■ Exercise prompt ■
Could you return, exactly as written, only the lines from the one holding "[11:12.23-11:13.13]" through the final line of the records below?

[Start of section]

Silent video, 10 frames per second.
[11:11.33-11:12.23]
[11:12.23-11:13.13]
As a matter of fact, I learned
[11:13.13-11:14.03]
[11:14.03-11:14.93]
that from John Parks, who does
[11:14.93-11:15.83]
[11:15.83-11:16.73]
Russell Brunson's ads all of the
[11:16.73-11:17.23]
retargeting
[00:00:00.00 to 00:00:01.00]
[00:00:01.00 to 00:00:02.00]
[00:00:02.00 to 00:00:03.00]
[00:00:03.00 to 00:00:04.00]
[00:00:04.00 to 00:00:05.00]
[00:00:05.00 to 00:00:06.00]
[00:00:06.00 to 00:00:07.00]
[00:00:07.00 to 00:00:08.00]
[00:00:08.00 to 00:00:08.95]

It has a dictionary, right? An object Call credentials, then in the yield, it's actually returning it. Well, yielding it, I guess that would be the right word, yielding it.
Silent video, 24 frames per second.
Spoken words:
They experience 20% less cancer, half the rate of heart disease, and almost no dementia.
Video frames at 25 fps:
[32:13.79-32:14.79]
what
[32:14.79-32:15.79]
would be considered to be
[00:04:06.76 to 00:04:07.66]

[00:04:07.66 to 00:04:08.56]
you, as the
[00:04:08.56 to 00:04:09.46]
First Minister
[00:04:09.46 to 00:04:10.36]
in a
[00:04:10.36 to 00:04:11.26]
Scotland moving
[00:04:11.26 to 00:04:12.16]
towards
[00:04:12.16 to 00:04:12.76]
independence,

[End of section]

■ Expected answer ■
[11:12.23-11:13.13]
As a matter of fact, I learned
[11:13.13-11:14.03]
[11:14.03-11:14.93]
that from John Parks, who does
[11:14.93-11:15.83]
[11:15.83-11:16.73]
Russell Brunson's ads all of the
[11:16.73-11:17.23]
retargeting
[00:00:00.00 to 00:00:01.00]
[00:00:01.00 to 00:00:02.00]
[00:00:02.00 to 00:00:03.00]
[00:00:03.00 to 00:00:04.00]
[00:00:04.00 to 00:00:05.00]
[00:00:05.00 to 00:00:06.00]
[00:00:06.00 to 00:00:07.00]
[00:00:07.00 to 00:00:08.00]
[00:00:08.00 to 00:00:08.95]

It has a dictionary, right? An object Call credentials, then in the yield, it's actually returning it. Well, yielding it, I guess that would be the right word, yielding it.
Silent video, 24 frames per second.
Spoken words:
They experience 20% less cancer, half the rate of heart disease, and almost no dementia.
Video frames at 25 fps:
[32:13.79-32:14.79]
what
[32:14.79-32:15.79]
would be considered to be
[00:04:06.76 to 00:04:07.66]

[00:04:07.66 to 00:04:08.56]
you, as the
[00:04:08.56 to 00:04:09.46]
First Minister
[00:04:09.46 to 00:04:10.36]
in a
[00:04:10.36 to 00:04:11.26]
Scotland moving
[00:04:11.26 to 00:04:12.16]
towards
[00:04:12.16 to 00:04:12.76]
independence,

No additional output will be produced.